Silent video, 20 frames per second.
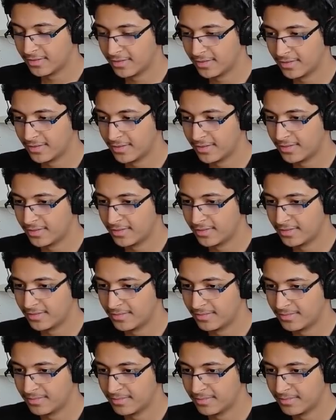
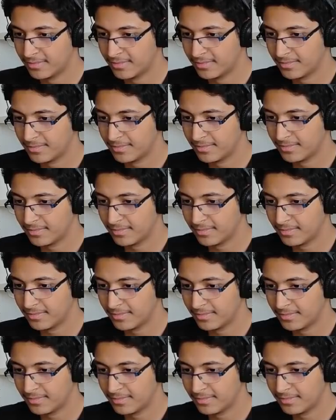
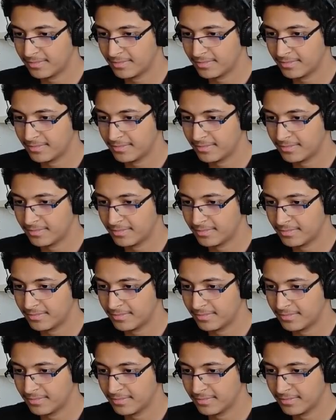This person isn't speaking.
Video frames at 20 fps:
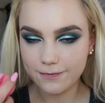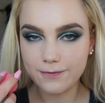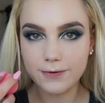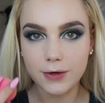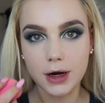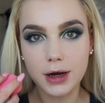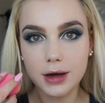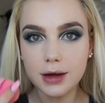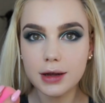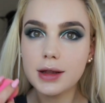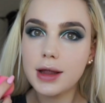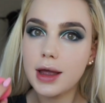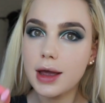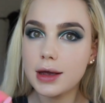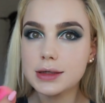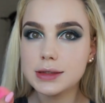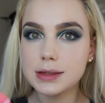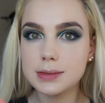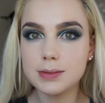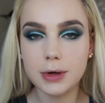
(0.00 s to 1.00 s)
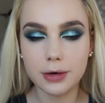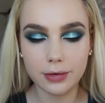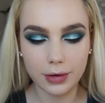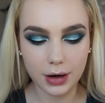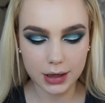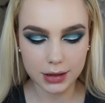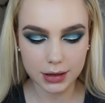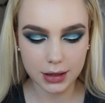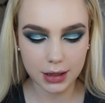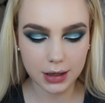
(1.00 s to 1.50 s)
freaking eczema
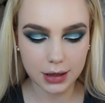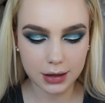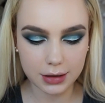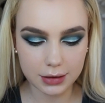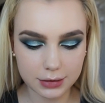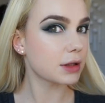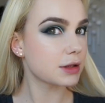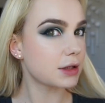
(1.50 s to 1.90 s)
right there.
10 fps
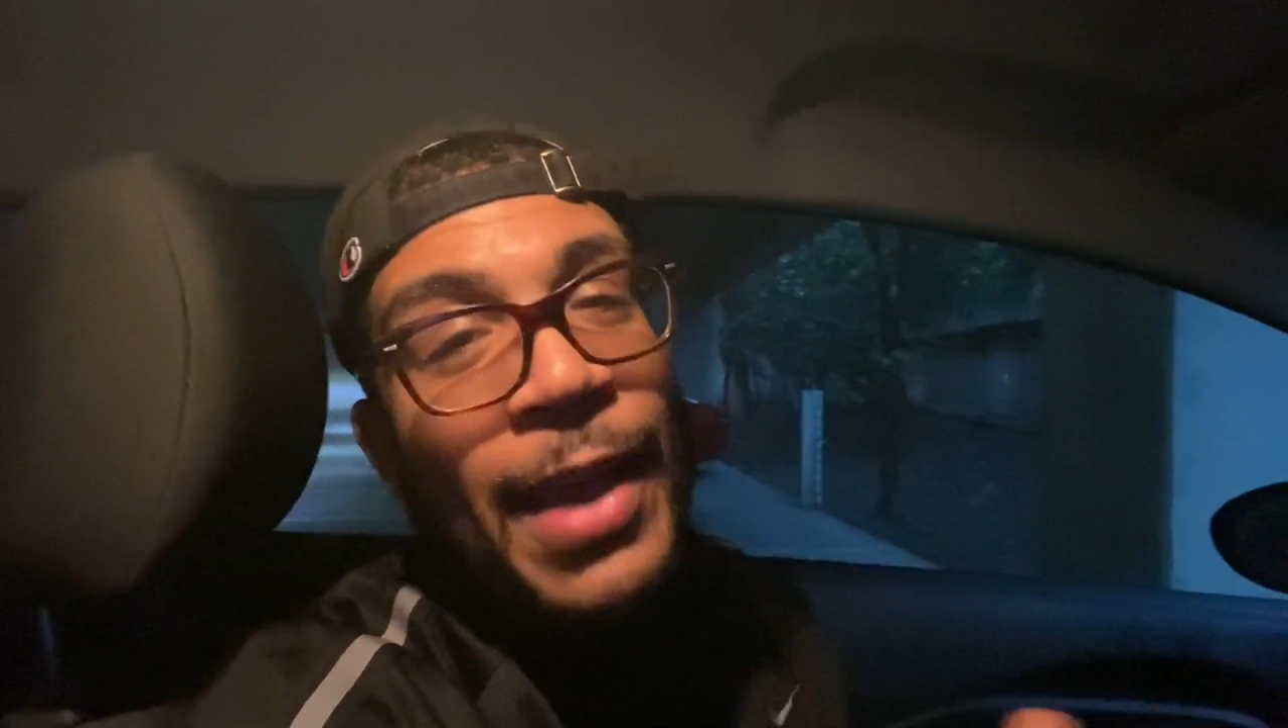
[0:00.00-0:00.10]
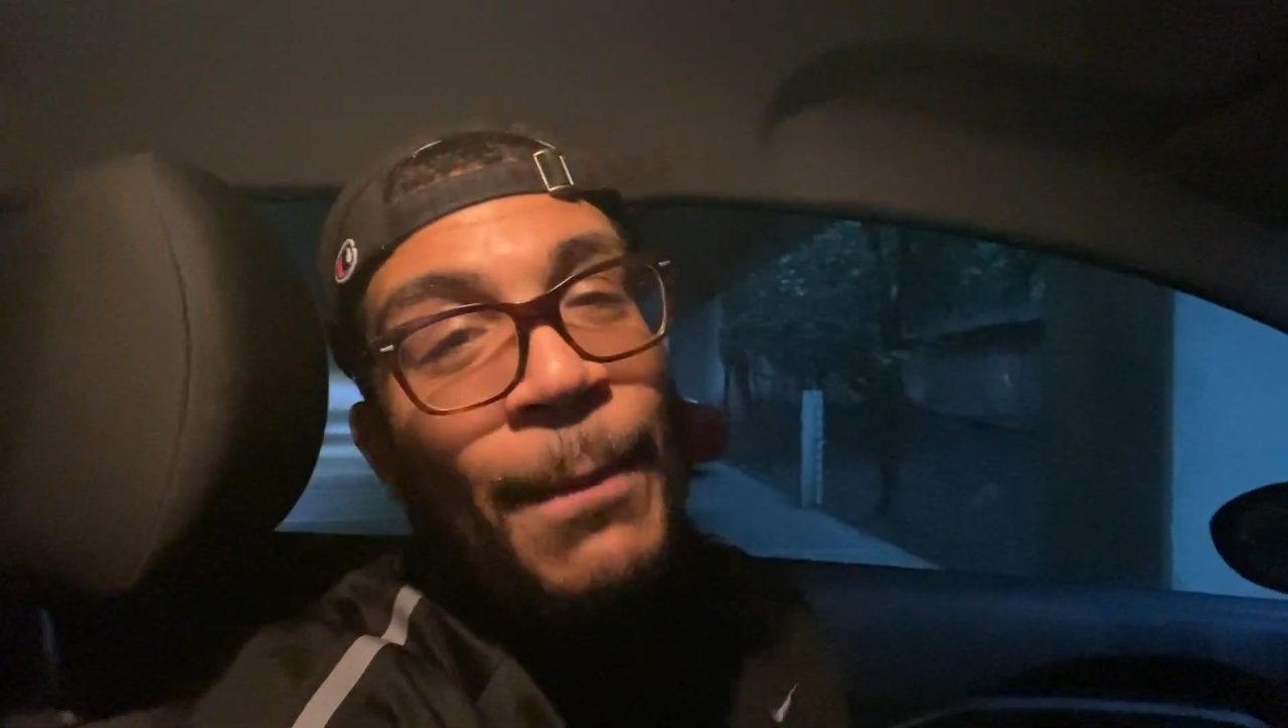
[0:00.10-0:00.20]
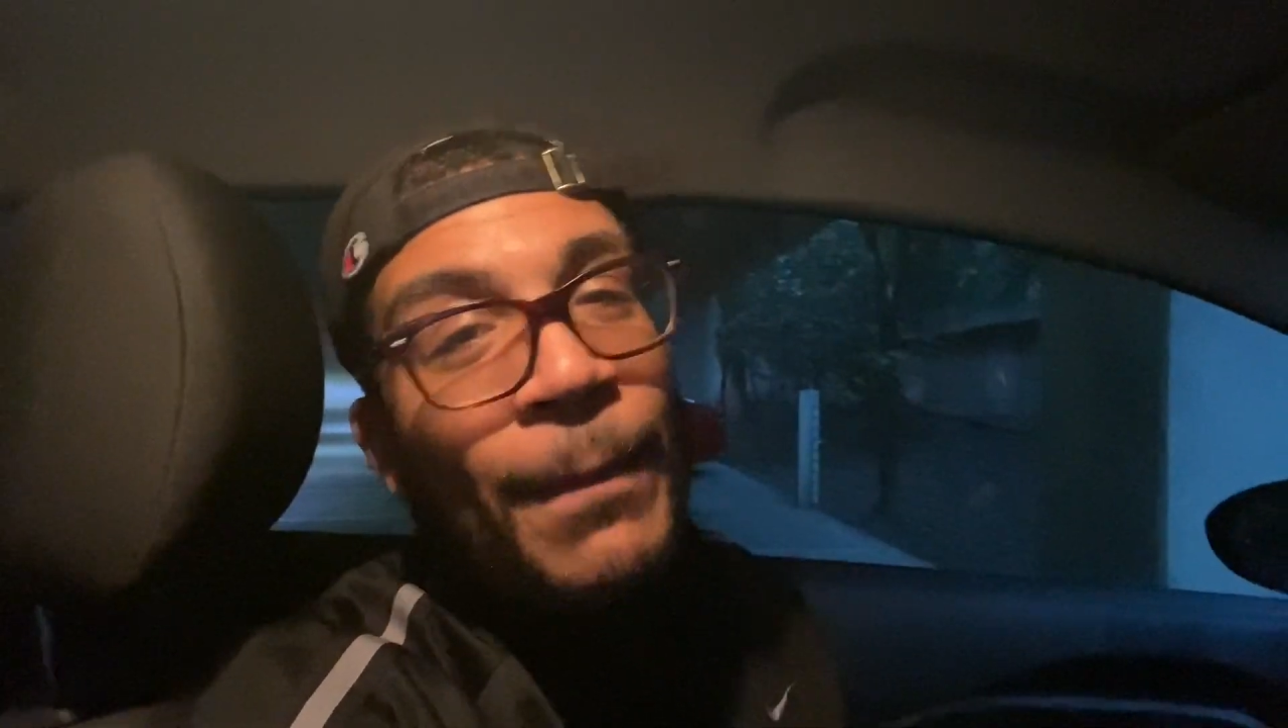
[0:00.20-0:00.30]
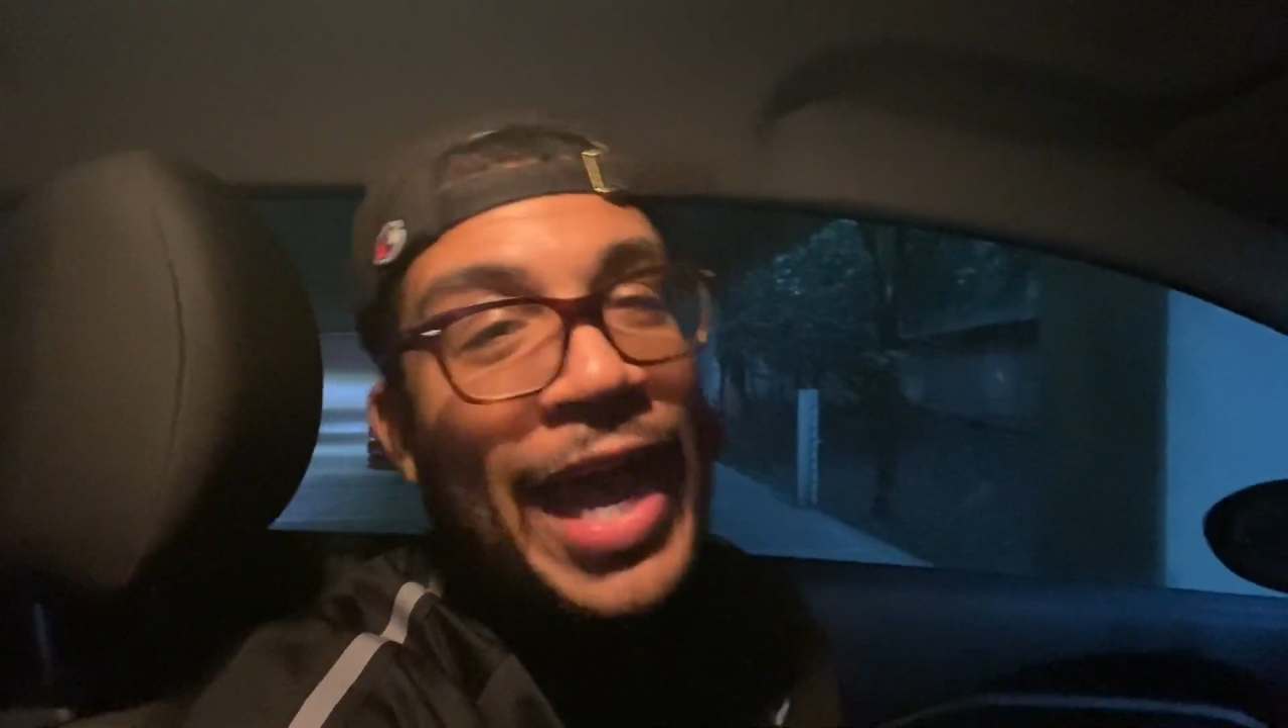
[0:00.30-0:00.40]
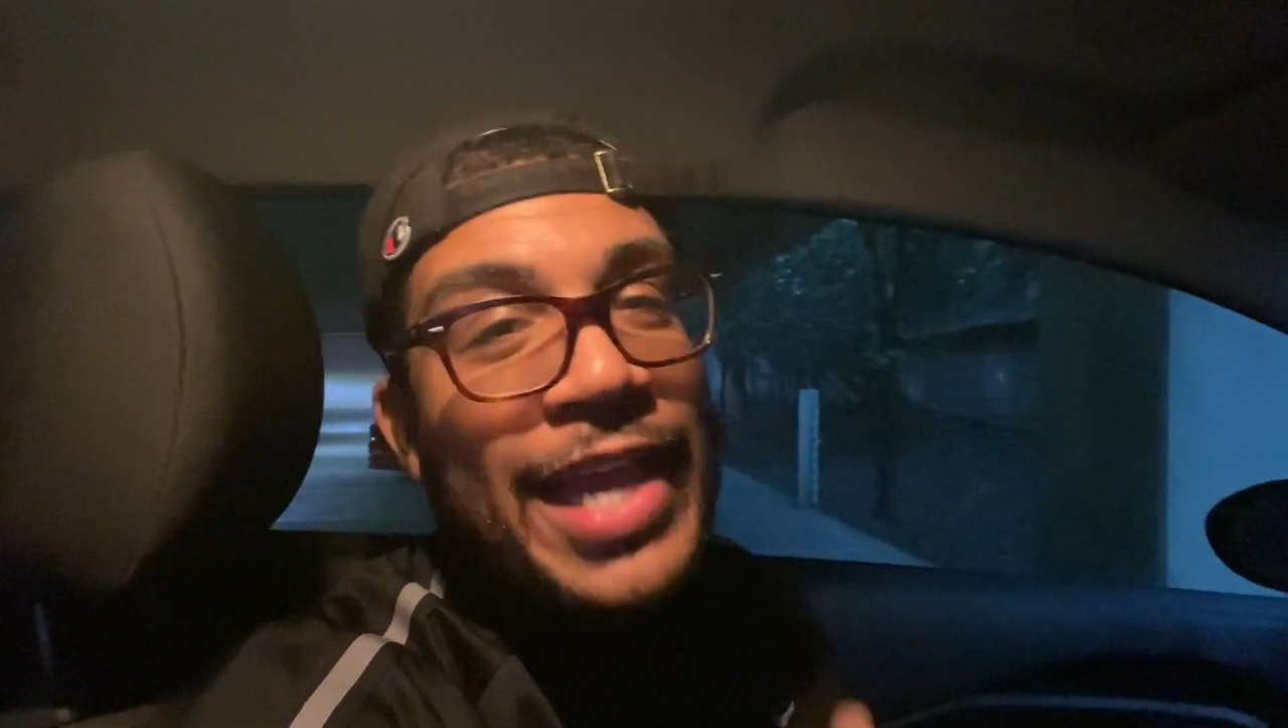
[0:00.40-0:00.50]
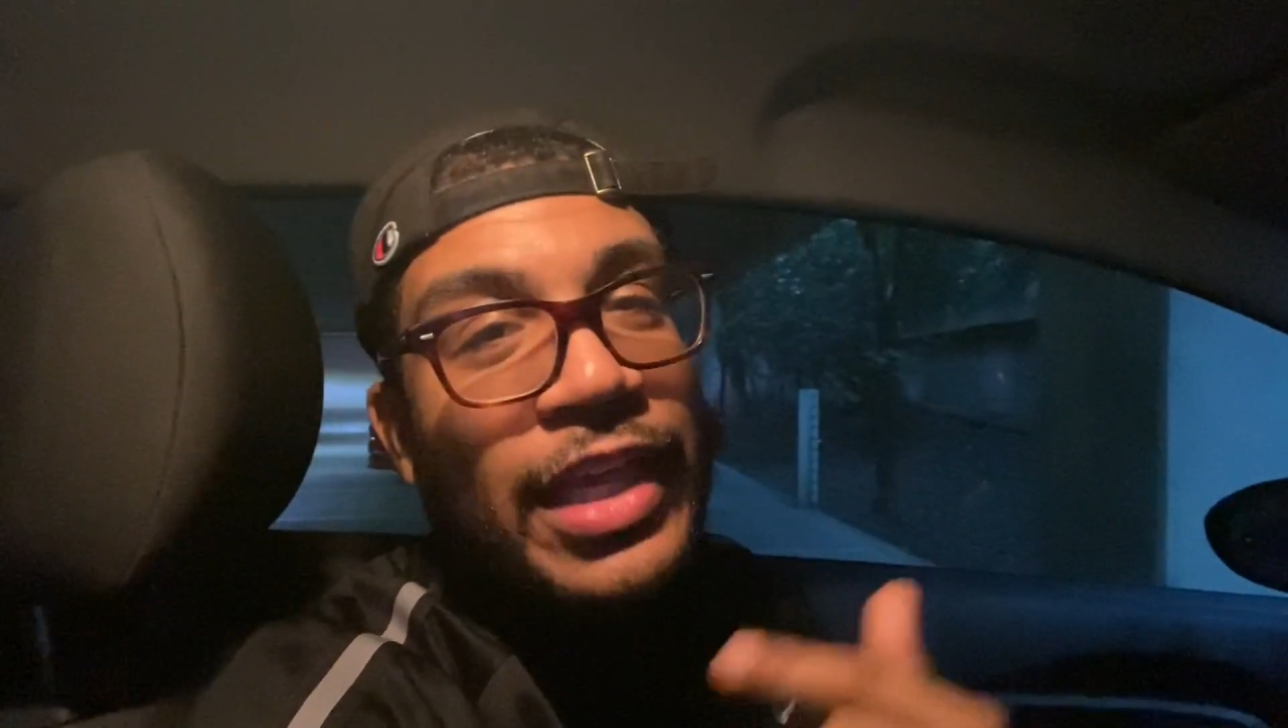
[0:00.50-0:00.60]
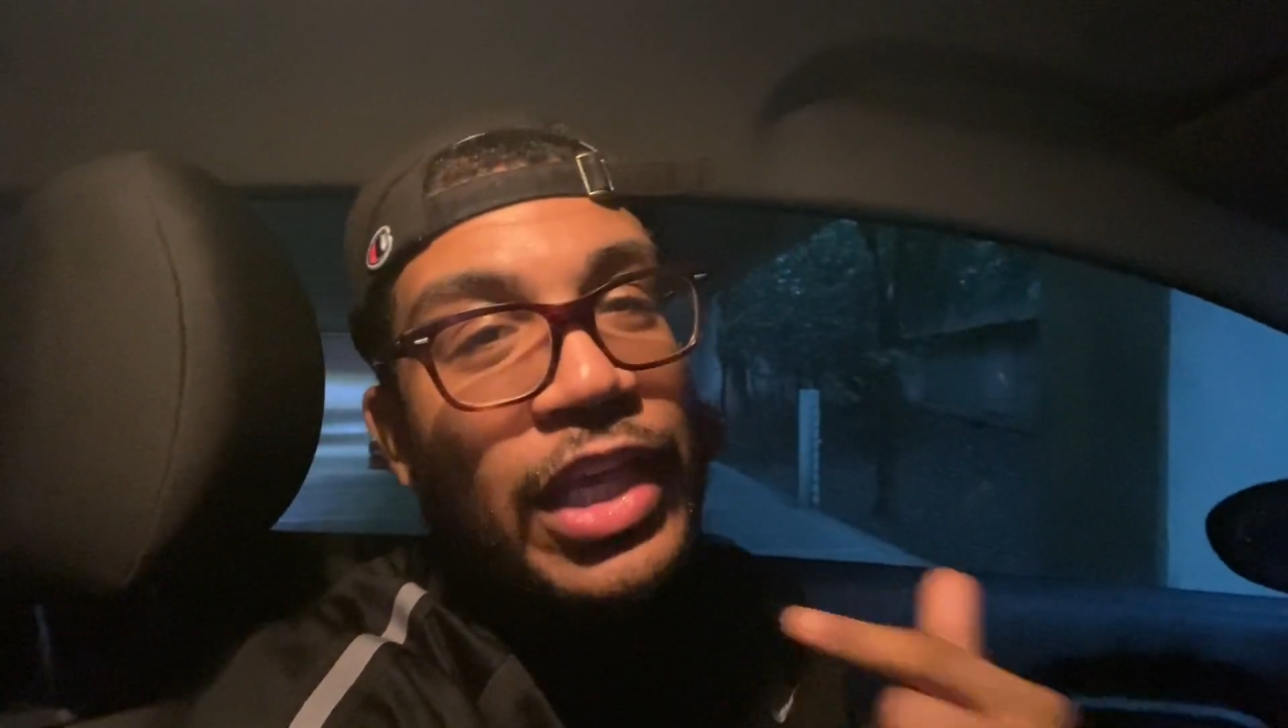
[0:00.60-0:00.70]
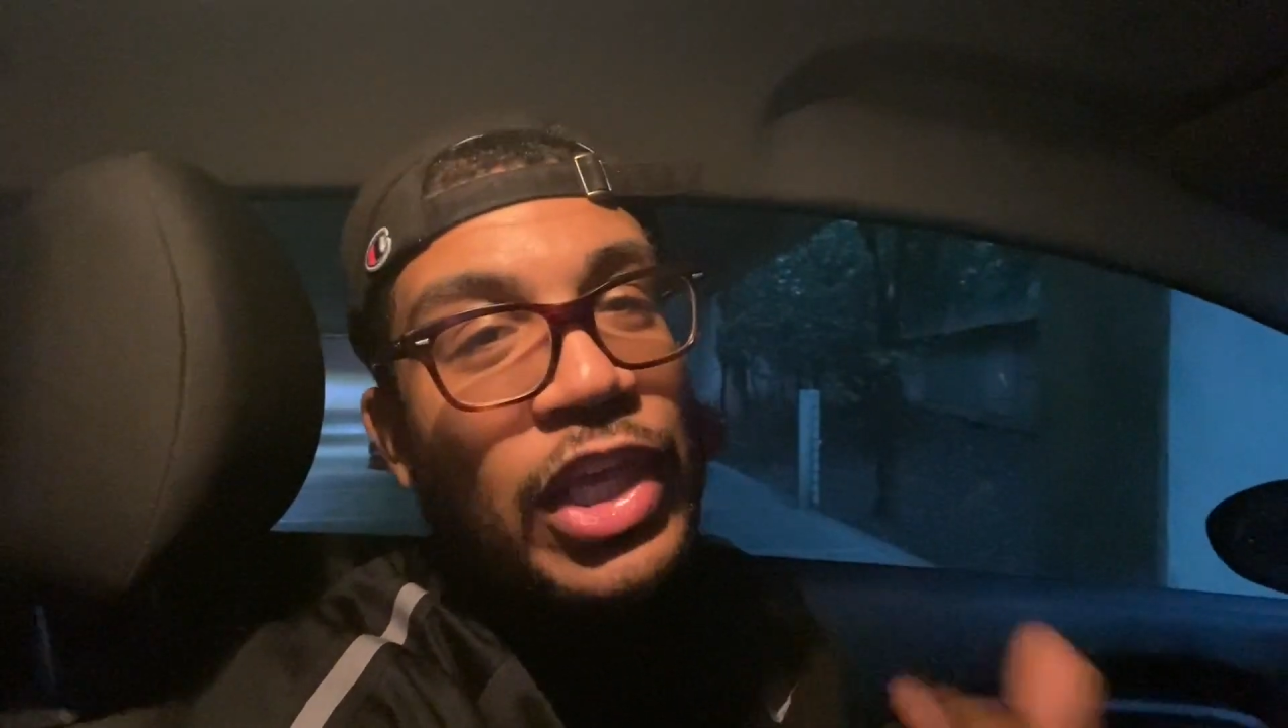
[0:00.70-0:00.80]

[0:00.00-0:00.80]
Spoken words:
Mike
++++++++++++++++++++
### Activity
Your answer must be an exact copy of the lines from the line with "(1.50 s to 1.90 s)" to the final line of the data, both ends included, and no pictures.

### Output of the task
(1.50 s to 1.90 s)
right there.
10 fps
[0:00.00-0:00.10]
[0:00.10-0:00.20]
[0:00.20-0:00.30]
[0:00.30-0:00.40]
[0:00.40-0:00.50]
[0:00.50-0:00.60]
[0:00.60-0:00.70]
[0:00.70-0:00.80]

[0:00.00-0:00.80]
Spoken words:
Mike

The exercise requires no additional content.